### What needs to be done
Return each record word for word, keeping none of its pictures.
Extracted material Start Marker
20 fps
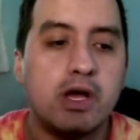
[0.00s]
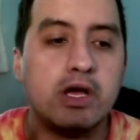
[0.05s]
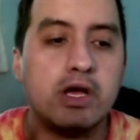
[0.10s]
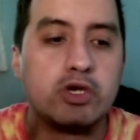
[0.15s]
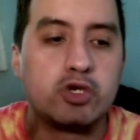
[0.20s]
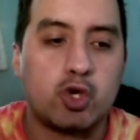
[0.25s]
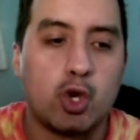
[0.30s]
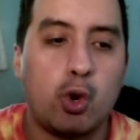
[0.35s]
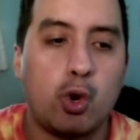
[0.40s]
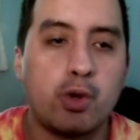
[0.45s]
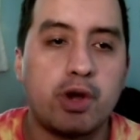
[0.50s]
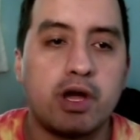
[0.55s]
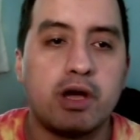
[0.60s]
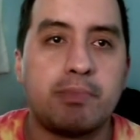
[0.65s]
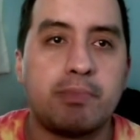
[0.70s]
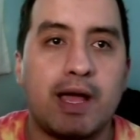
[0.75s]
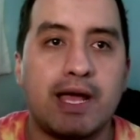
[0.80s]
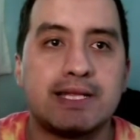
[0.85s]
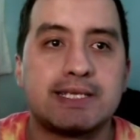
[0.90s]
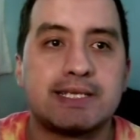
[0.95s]
showed up
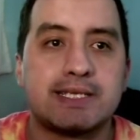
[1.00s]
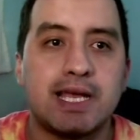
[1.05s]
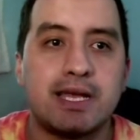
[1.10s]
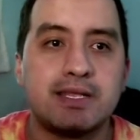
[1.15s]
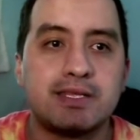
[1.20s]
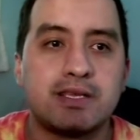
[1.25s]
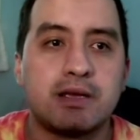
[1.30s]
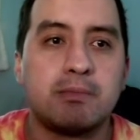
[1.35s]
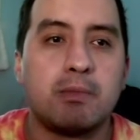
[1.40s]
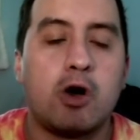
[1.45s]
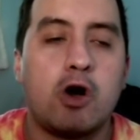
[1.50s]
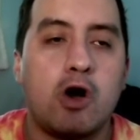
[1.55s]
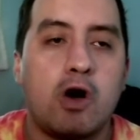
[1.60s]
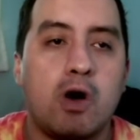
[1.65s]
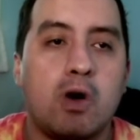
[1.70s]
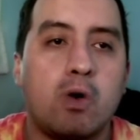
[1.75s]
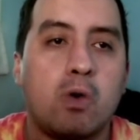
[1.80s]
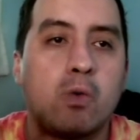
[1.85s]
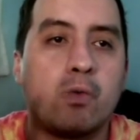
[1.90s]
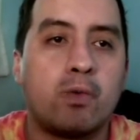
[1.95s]
and sent them all
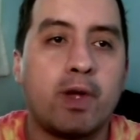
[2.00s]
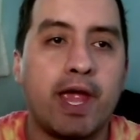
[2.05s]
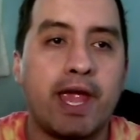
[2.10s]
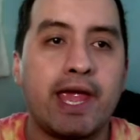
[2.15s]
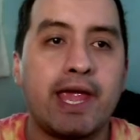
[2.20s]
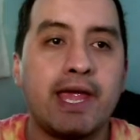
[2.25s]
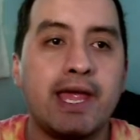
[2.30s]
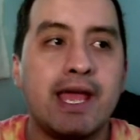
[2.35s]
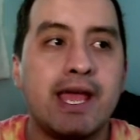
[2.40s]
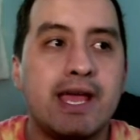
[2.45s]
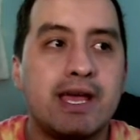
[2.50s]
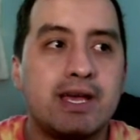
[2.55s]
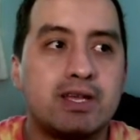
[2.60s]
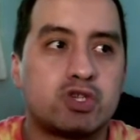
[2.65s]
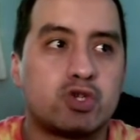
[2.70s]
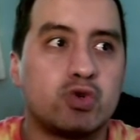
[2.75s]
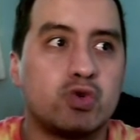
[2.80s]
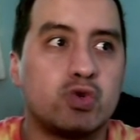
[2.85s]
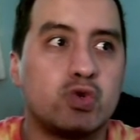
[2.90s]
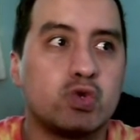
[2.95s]
away
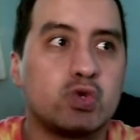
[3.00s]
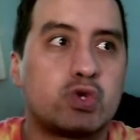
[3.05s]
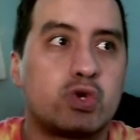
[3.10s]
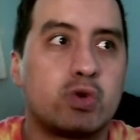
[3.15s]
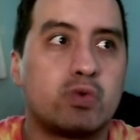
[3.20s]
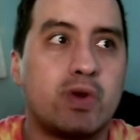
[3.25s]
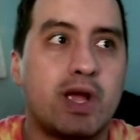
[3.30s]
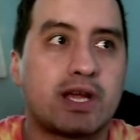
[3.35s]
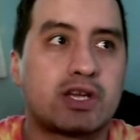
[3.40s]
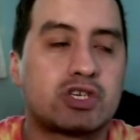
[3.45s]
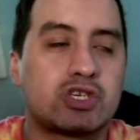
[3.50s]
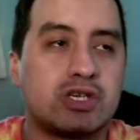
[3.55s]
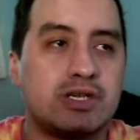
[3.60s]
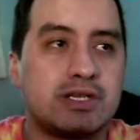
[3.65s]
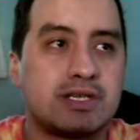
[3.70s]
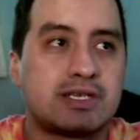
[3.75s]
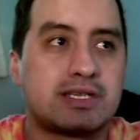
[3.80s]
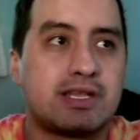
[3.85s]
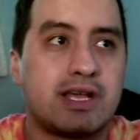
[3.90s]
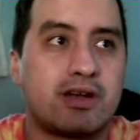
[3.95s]
to
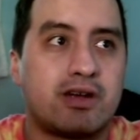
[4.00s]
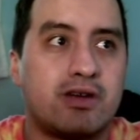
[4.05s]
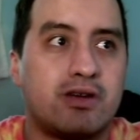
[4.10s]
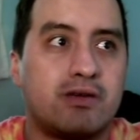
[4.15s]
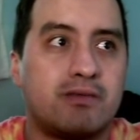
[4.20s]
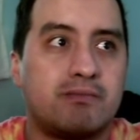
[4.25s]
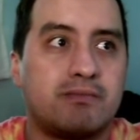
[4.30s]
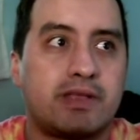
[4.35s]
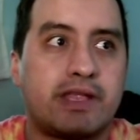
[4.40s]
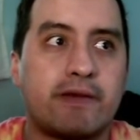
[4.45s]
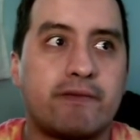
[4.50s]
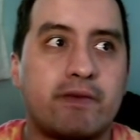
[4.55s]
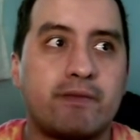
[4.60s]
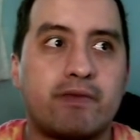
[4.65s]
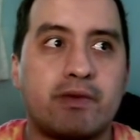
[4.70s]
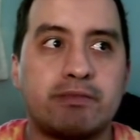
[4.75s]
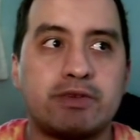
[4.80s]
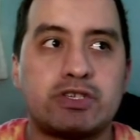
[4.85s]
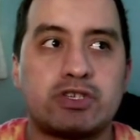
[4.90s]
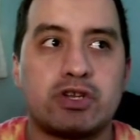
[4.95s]
directions that are different
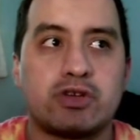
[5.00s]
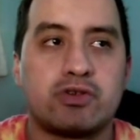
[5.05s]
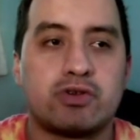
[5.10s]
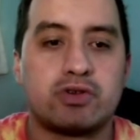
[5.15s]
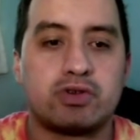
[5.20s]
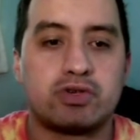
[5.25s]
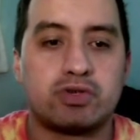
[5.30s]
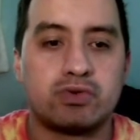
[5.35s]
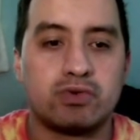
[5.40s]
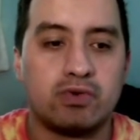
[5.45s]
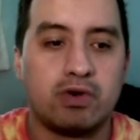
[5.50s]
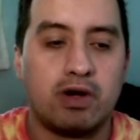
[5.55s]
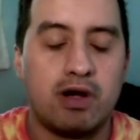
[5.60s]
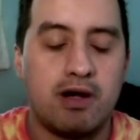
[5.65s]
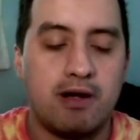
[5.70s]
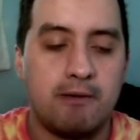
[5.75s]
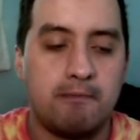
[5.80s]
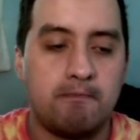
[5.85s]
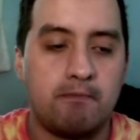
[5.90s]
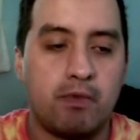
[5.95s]
from each other,
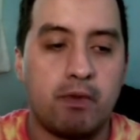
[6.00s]
to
Extracted material End Marker
### Task solution
20 fps
[0.00s]
[0.05s]
[0.10s]
[0.15s]
[0.20s]
[0.25s]
[0.30s]
[0.35s]
[0.40s]
[0.45s]
[0.50s]
[0.55s]
[0.60s]
[0.65s]
[0.70s]
[0.75s]
[0.80s]
[0.85s]
[0.90s]
[0.95s]
showed up
[1.00s]
[1.05s]
[1.10s]
[1.15s]
[1.20s]
[1.25s]
[1.30s]
[1.35s]
[1.40s]
[1.45s]
[1.50s]
[1.55s]
[1.60s]
[1.65s]
[1.70s]
[1.75s]
[1.80s]
[1.85s]
[1.90s]
[1.95s]
and sent them all
[2.00s]
[2.05s]
[2.10s]
[2.15s]
[2.20s]
[2.25s]
[2.30s]
[2.35s]
[2.40s]
[2.45s]
[2.50s]
[2.55s]
[2.60s]
[2.65s]
[2.70s]
[2.75s]
[2.80s]
[2.85s]
[2.90s]
[2.95s]
away
[3.00s]
[3.05s]
[3.10s]
[3.15s]
[3.20s]
[3.25s]
[3.30s]
[3.35s]
[3.40s]
[3.45s]
[3.50s]
[3.55s]
[3.60s]
[3.65s]
[3.70s]
[3.75s]
[3.80s]
[3.85s]
[3.90s]
[3.95s]
to
[4.00s]
[4.05s]
[4.10s]
[4.15s]
[4.20s]
[4.25s]
[4.30s]
[4.35s]
[4.40s]
[4.45s]
[4.50s]
[4.55s]
[4.60s]
[4.65s]
[4.70s]
[4.75s]
[4.80s]
[4.85s]
[4.90s]
[4.95s]
directions that are different
[5.00s]
[5.05s]
[5.10s]
[5.15s]
[5.20s]
[5.25s]
[5.30s]
[5.35s]
[5.40s]
[5.45s]
[5.50s]
[5.55s]
[5.60s]
[5.65s]
[5.70s]
[5.75s]
[5.80s]
[5.85s]
[5.90s]
[5.95s]
from each other,
[6.00s]
to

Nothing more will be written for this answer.